Exercise objective. Leaving out every image, restate all the records word for word.

** Data supplied follows **

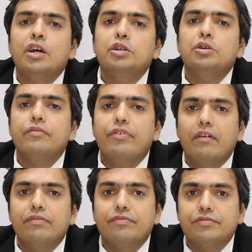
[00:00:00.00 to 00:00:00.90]
If you
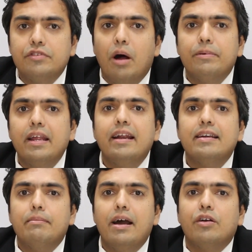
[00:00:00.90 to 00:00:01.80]
have stopped taking
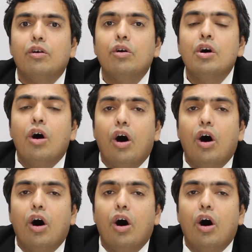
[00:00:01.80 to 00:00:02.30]
tobacco,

** End of Data supplied **

Your solution.
[00:00:00.00 to 00:00:00.90]
If you
[00:00:00.90 to 00:00:01.80]
have stopped taking
[00:00:01.80 to 00:00:02.30]
tobacco,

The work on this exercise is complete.